## WHAT IS EXPECTED
Retype every entry word for word. Omit the pictures.

[Stored data]
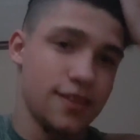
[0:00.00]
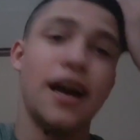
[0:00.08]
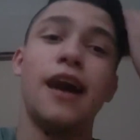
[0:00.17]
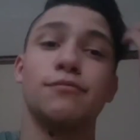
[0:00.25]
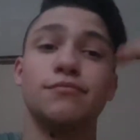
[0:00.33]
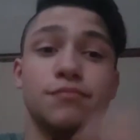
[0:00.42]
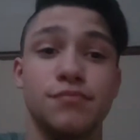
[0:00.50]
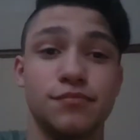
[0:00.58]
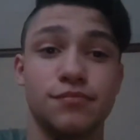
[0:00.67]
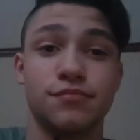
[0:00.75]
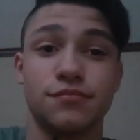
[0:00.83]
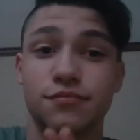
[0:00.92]
I'm
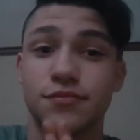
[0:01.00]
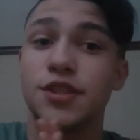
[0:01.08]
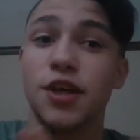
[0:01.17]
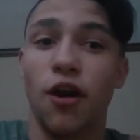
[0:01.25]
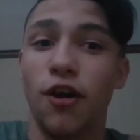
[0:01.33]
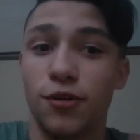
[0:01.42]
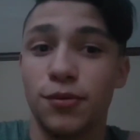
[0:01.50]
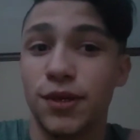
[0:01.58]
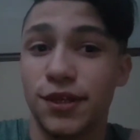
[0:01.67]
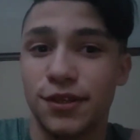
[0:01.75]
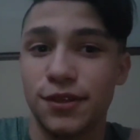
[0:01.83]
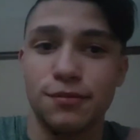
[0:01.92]
gone
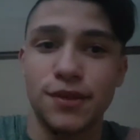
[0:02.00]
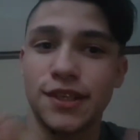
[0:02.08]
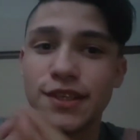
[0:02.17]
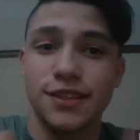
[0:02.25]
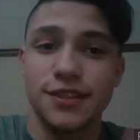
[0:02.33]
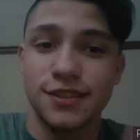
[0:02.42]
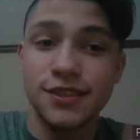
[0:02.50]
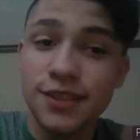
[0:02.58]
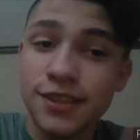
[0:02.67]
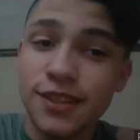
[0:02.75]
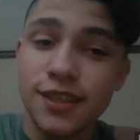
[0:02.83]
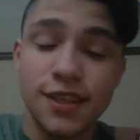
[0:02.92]
with her because
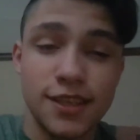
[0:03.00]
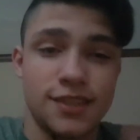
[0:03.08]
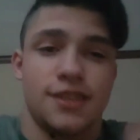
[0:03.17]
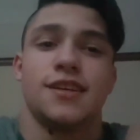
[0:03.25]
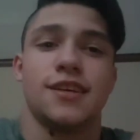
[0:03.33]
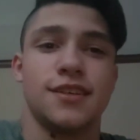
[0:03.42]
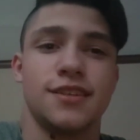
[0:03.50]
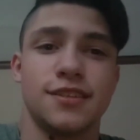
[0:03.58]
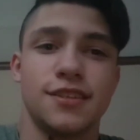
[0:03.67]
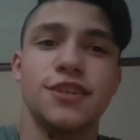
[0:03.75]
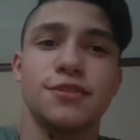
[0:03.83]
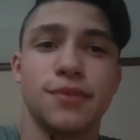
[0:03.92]

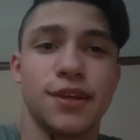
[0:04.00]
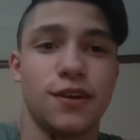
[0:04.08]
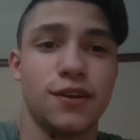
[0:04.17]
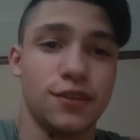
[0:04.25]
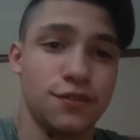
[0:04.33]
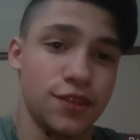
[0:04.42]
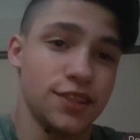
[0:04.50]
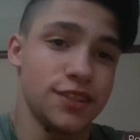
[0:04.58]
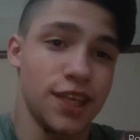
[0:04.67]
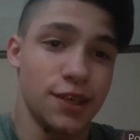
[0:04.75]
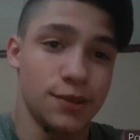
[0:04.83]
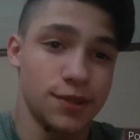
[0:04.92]
just to be honest, if I
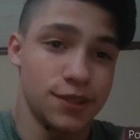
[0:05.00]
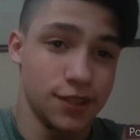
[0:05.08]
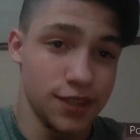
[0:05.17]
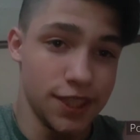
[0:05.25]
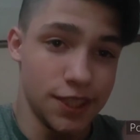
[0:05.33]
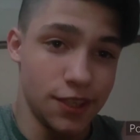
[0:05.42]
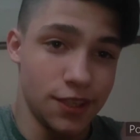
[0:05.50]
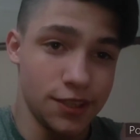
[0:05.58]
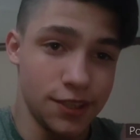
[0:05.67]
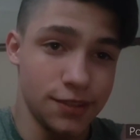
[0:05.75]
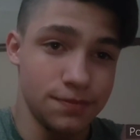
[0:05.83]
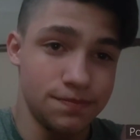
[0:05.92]
stay with her any
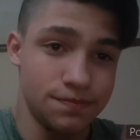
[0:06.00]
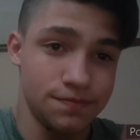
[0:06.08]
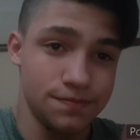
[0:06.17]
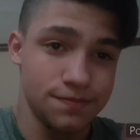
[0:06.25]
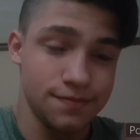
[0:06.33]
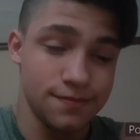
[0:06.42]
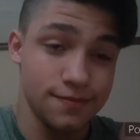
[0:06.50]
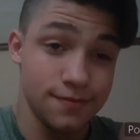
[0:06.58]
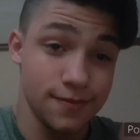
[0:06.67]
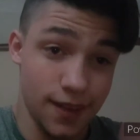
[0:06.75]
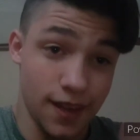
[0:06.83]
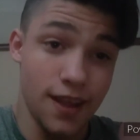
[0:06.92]
longer,
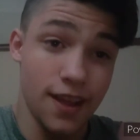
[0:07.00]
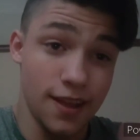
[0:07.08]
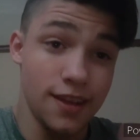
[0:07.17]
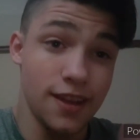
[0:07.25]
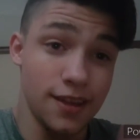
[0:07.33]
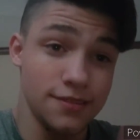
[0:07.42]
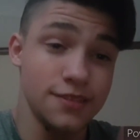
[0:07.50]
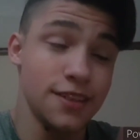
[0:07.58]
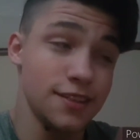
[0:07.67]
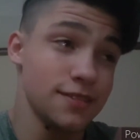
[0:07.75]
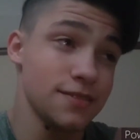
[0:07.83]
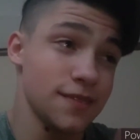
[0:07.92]
I,
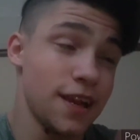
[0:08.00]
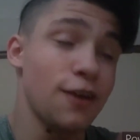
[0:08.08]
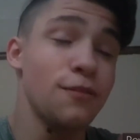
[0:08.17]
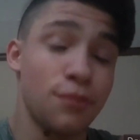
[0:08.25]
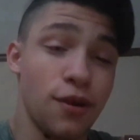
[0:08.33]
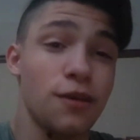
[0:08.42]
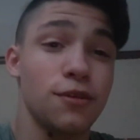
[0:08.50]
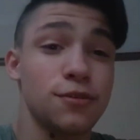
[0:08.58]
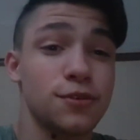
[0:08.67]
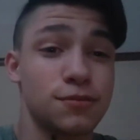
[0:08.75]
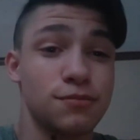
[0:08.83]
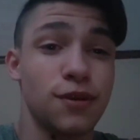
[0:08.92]
I probably
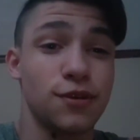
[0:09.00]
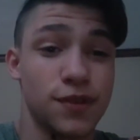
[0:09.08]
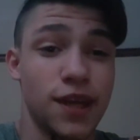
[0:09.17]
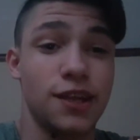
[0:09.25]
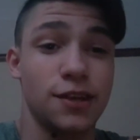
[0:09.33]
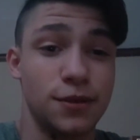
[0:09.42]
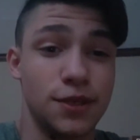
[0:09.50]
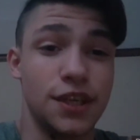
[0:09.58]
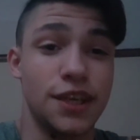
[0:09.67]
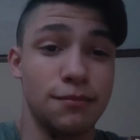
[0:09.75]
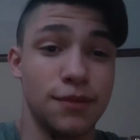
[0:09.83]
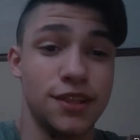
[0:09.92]
would most likely would
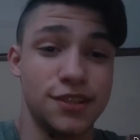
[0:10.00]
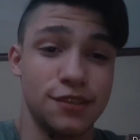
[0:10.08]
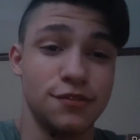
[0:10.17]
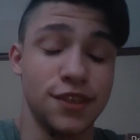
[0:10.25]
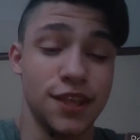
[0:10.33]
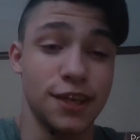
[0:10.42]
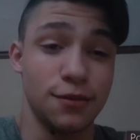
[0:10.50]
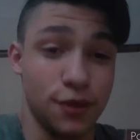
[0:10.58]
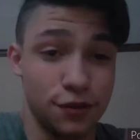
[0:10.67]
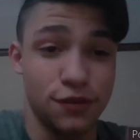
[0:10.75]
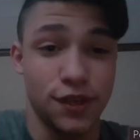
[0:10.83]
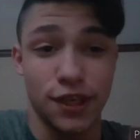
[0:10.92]
have hit myself in the head
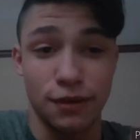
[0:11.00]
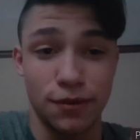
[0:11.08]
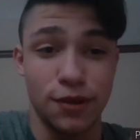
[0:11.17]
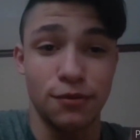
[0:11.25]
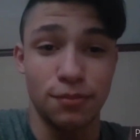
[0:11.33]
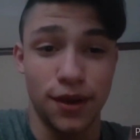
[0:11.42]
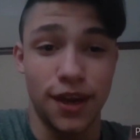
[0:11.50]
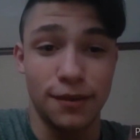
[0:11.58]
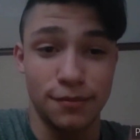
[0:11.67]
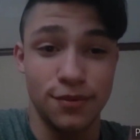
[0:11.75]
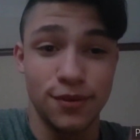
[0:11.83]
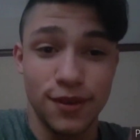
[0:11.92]
with a
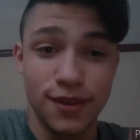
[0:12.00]
pipe.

## RESPONSE TO THE TASK
[0:00.00]
[0:00.08]
[0:00.17]
[0:00.25]
[0:00.33]
[0:00.42]
[0:00.50]
[0:00.58]
[0:00.67]
[0:00.75]
[0:00.83]
[0:00.92]
I'm
[0:01.00]
[0:01.08]
[0:01.17]
[0:01.25]
[0:01.33]
[0:01.42]
[0:01.50]
[0:01.58]
[0:01.67]
[0:01.75]
[0:01.83]
[0:01.92]
gone
[0:02.00]
[0:02.08]
[0:02.17]
[0:02.25]
[0:02.33]
[0:02.42]
[0:02.50]
[0:02.58]
[0:02.67]
[0:02.75]
[0:02.83]
[0:02.92]
with her because
[0:03.00]
[0:03.08]
[0:03.17]
[0:03.25]
[0:03.33]
[0:03.42]
[0:03.50]
[0:03.58]
[0:03.67]
[0:03.75]
[0:03.83]
[0:03.92]

[0:04.00]
[0:04.08]
[0:04.17]
[0:04.25]
[0:04.33]
[0:04.42]
[0:04.50]
[0:04.58]
[0:04.67]
[0:04.75]
[0:04.83]
[0:04.92]
just to be honest, if I
[0:05.00]
[0:05.08]
[0:05.17]
[0:05.25]
[0:05.33]
[0:05.42]
[0:05.50]
[0:05.58]
[0:05.67]
[0:05.75]
[0:05.83]
[0:05.92]
stay with her any
[0:06.00]
[0:06.08]
[0:06.17]
[0:06.25]
[0:06.33]
[0:06.42]
[0:06.50]
[0:06.58]
[0:06.67]
[0:06.75]
[0:06.83]
[0:06.92]
longer,
[0:07.00]
[0:07.08]
[0:07.17]
[0:07.25]
[0:07.33]
[0:07.42]
[0:07.50]
[0:07.58]
[0:07.67]
[0:07.75]
[0:07.83]
[0:07.92]
I,
[0:08.00]
[0:08.08]
[0:08.17]
[0:08.25]
[0:08.33]
[0:08.42]
[0:08.50]
[0:08.58]
[0:08.67]
[0:08.75]
[0:08.83]
[0:08.92]
I probably
[0:09.00]
[0:09.08]
[0:09.17]
[0:09.25]
[0:09.33]
[0:09.42]
[0:09.50]
[0:09.58]
[0:09.67]
[0:09.75]
[0:09.83]
[0:09.92]
would most likely would
[0:10.00]
[0:10.08]
[0:10.17]
[0:10.25]
[0:10.33]
[0:10.42]
[0:10.50]
[0:10.58]
[0:10.67]
[0:10.75]
[0:10.83]
[0:10.92]
have hit myself in the head
[0:11.00]
[0:11.08]
[0:11.17]
[0:11.25]
[0:11.33]
[0:11.42]
[0:11.50]
[0:11.58]
[0:11.67]
[0:11.75]
[0:11.83]
[0:11.92]
with a
[0:12.00]
pipe.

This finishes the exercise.